**TASK STATEMENT**
With the pictures excluded, retype the records that follow exactly.

**AVAILABLE RECORDS**
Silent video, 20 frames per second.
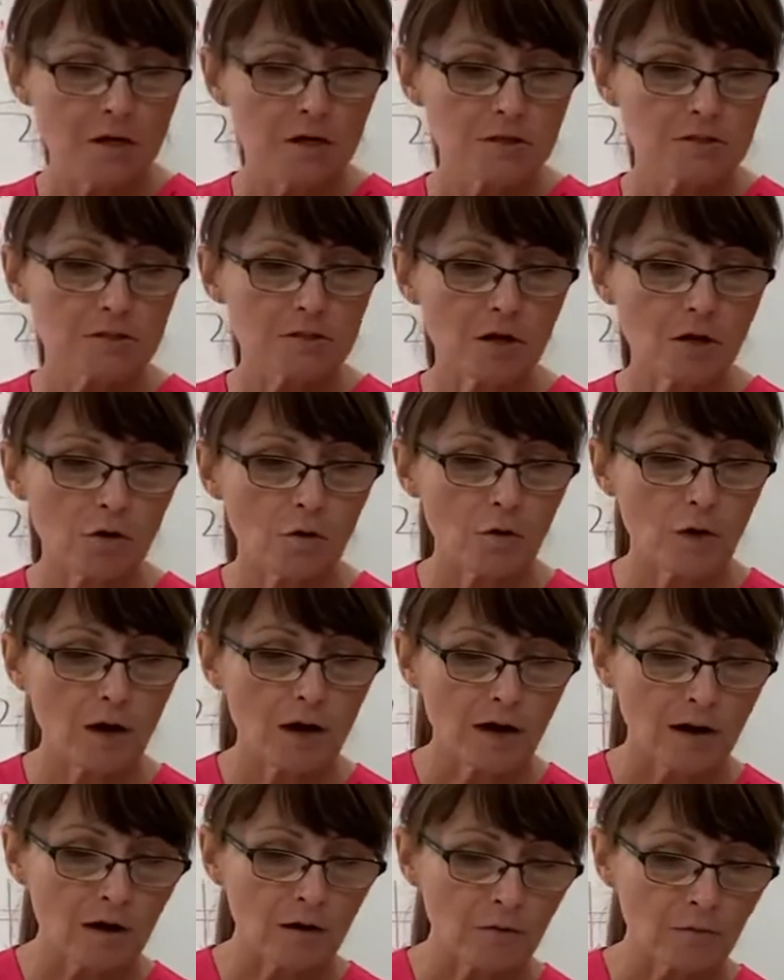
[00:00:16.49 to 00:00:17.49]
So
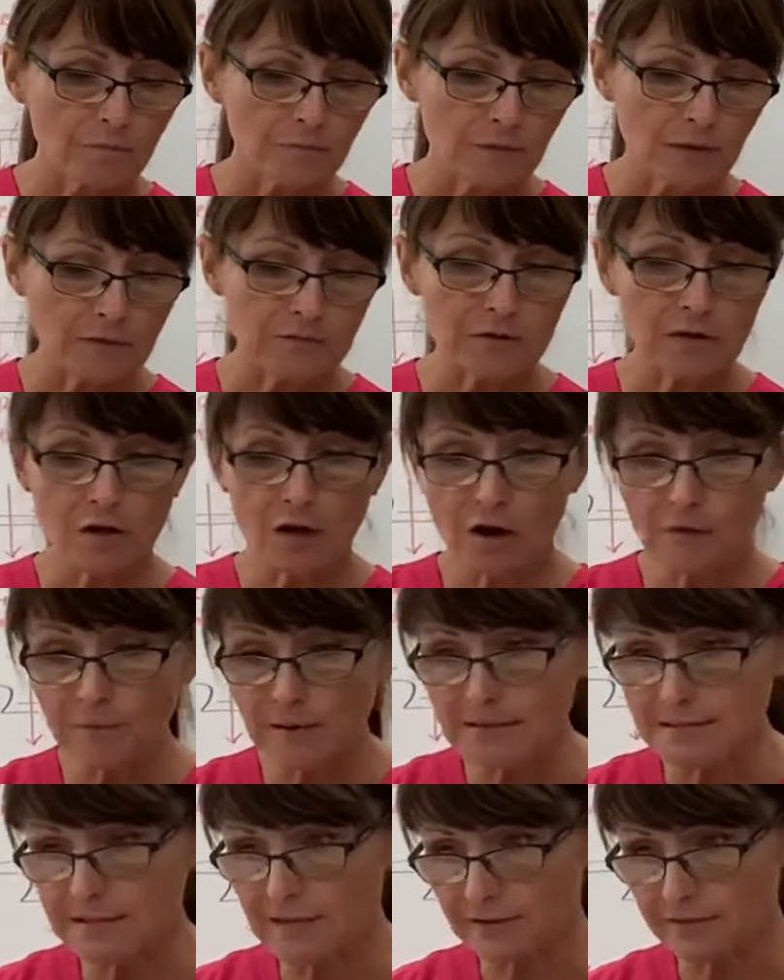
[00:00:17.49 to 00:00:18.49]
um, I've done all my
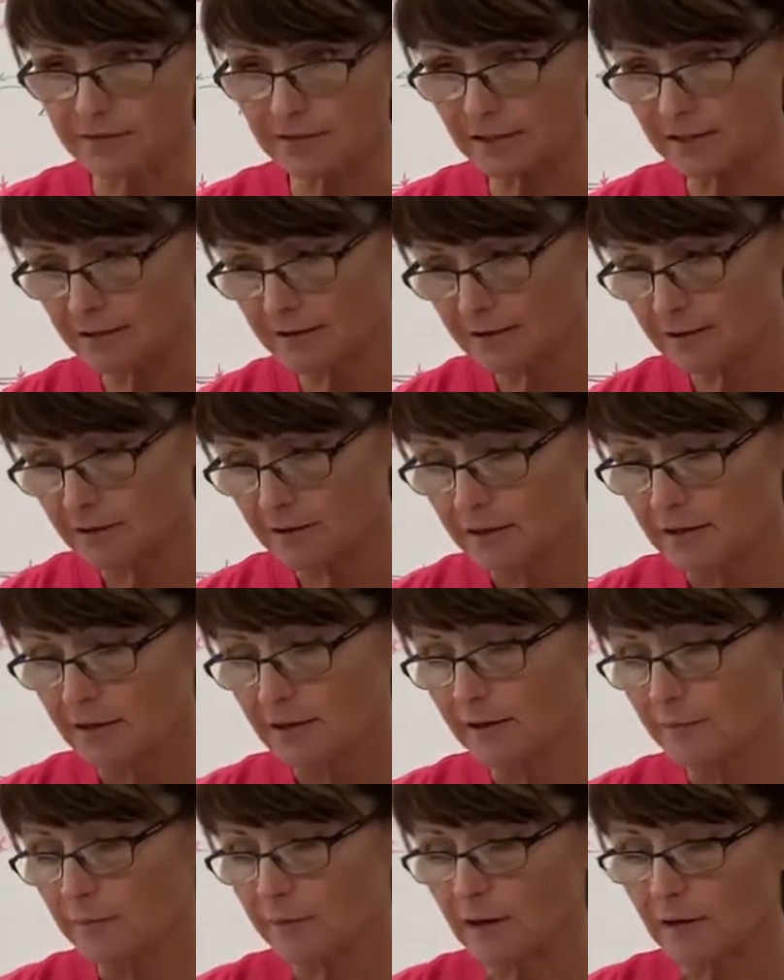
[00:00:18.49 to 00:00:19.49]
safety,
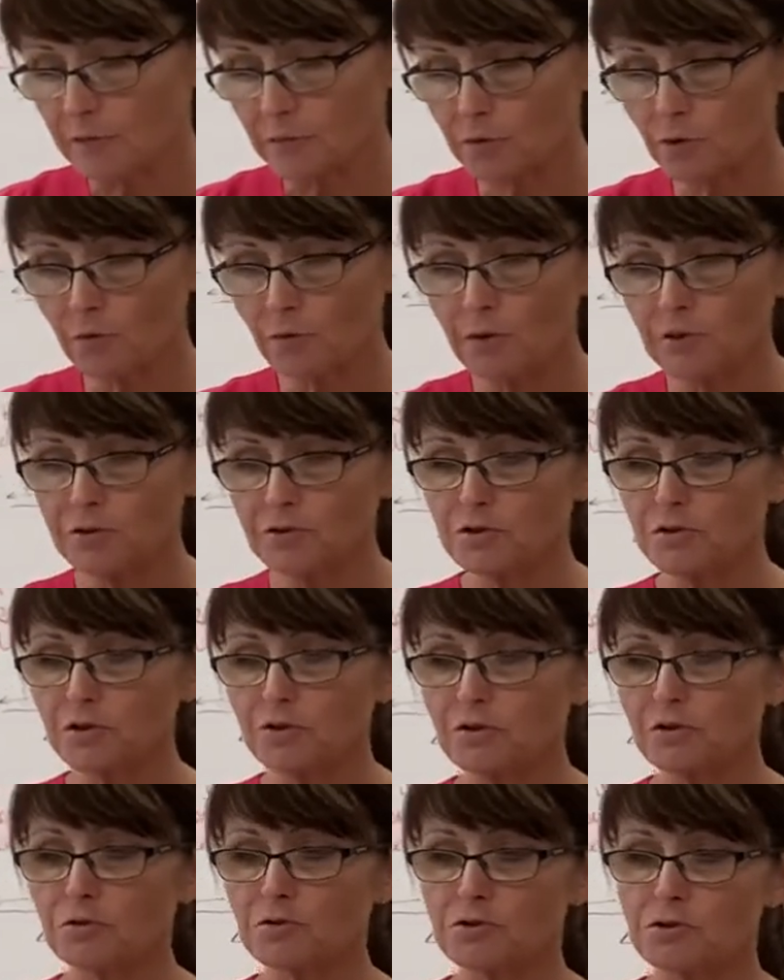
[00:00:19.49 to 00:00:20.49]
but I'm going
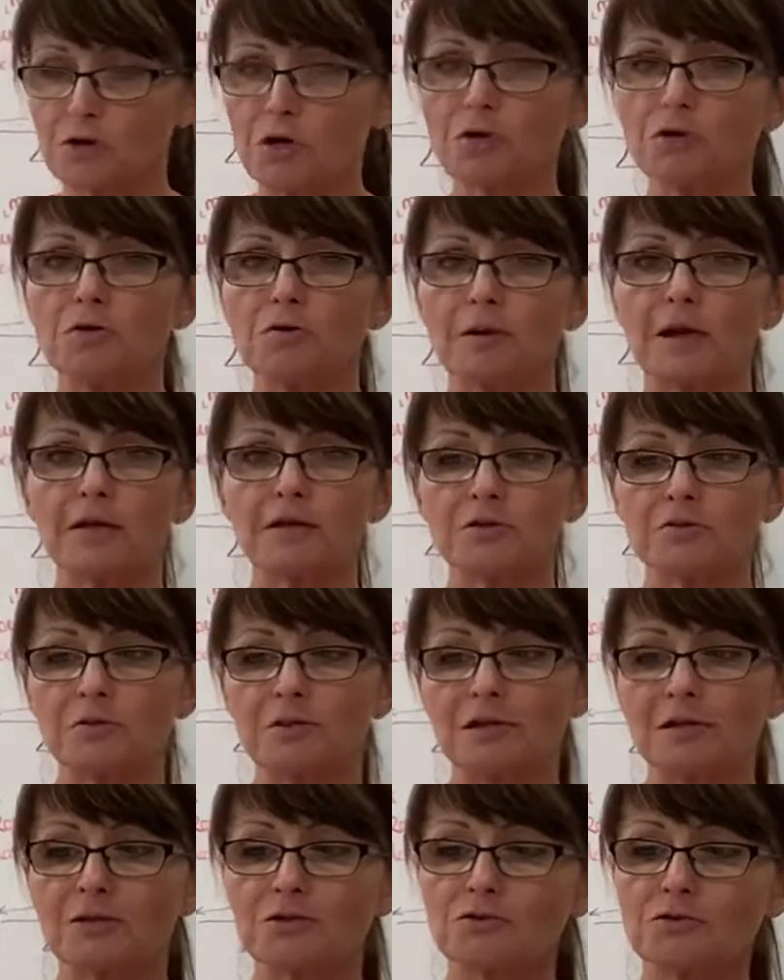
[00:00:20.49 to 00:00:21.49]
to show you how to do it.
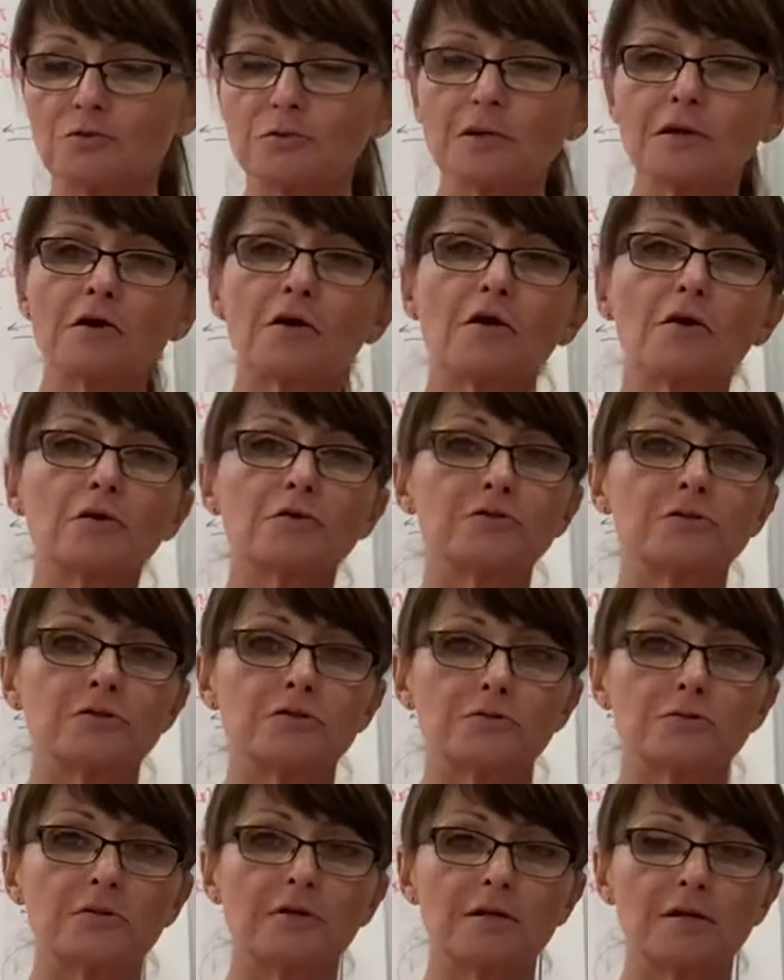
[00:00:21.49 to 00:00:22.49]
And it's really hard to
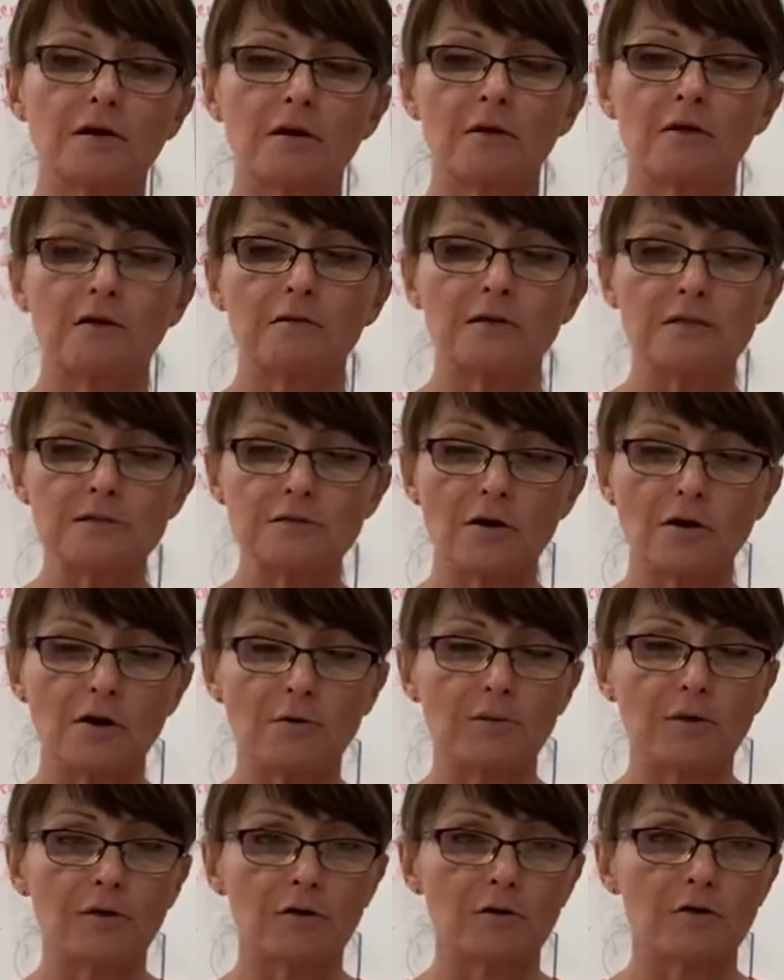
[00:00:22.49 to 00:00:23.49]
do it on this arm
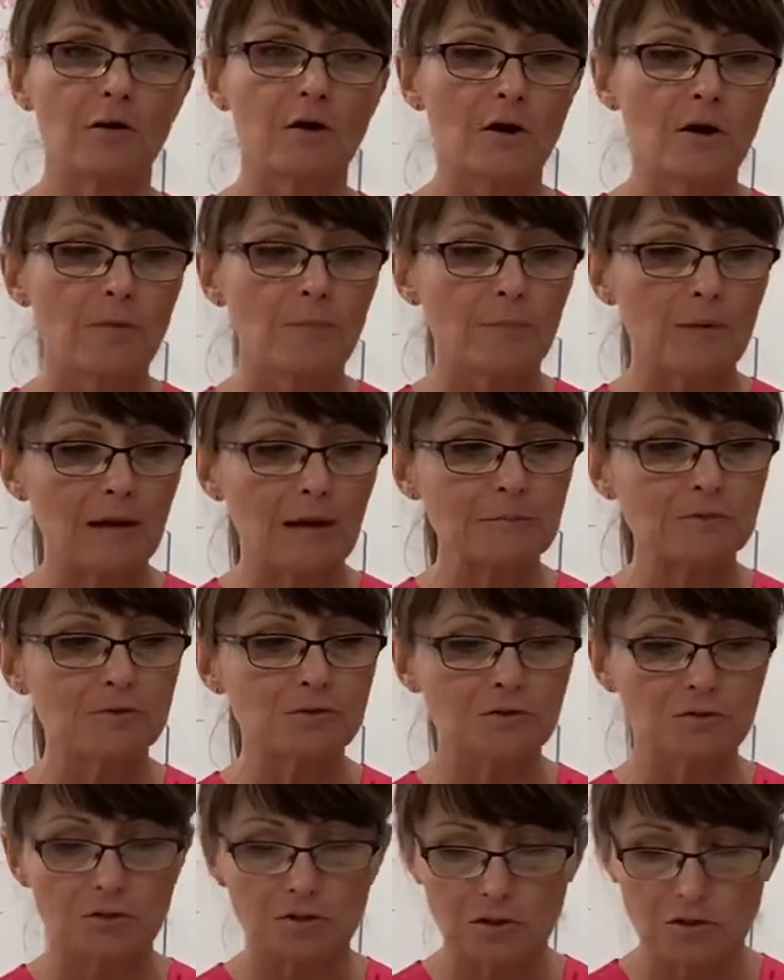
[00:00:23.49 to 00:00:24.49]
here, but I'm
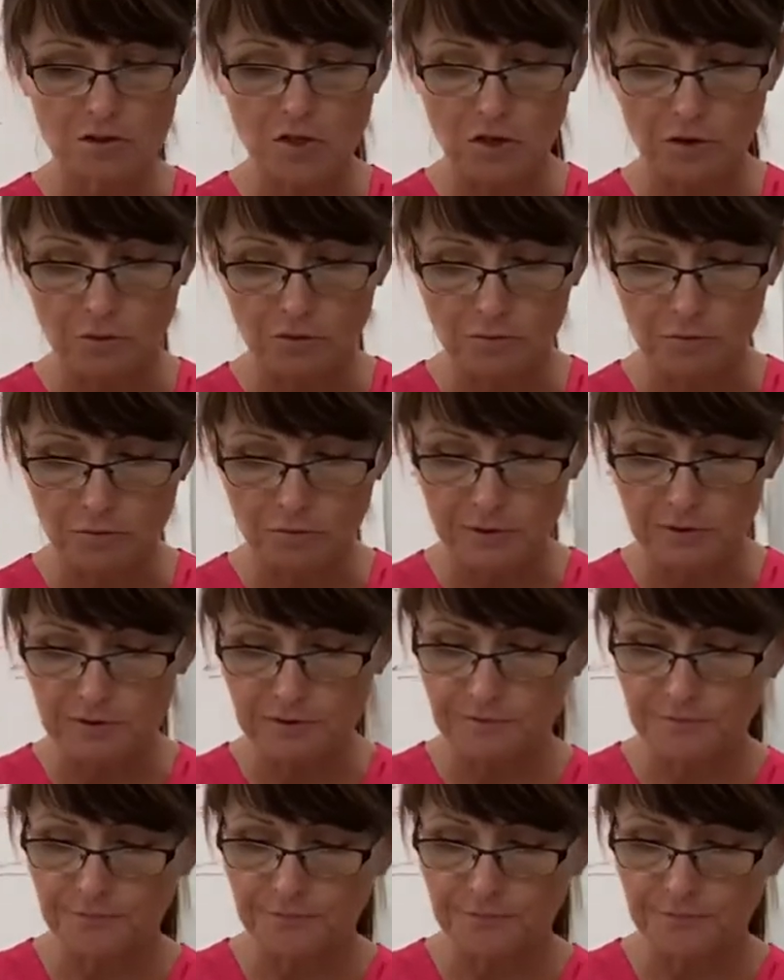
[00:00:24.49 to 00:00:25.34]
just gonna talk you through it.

**WRITTEN ANSWER**
Silent video, 20 frames per second.
[00:00:16.49 to 00:00:17.49]
So
[00:00:17.49 to 00:00:18.49]
um, I've done all my
[00:00:18.49 to 00:00:19.49]
safety,
[00:00:19.49 to 00:00:20.49]
but I'm going
[00:00:20.49 to 00:00:21.49]
to show you how to do it.
[00:00:21.49 to 00:00:22.49]
And it's really hard to
[00:00:22.49 to 00:00:23.49]
do it on this arm
[00:00:23.49 to 00:00:24.49]
here, but I'm
[00:00:24.49 to 00:00:25.34]
just gonna talk you through it.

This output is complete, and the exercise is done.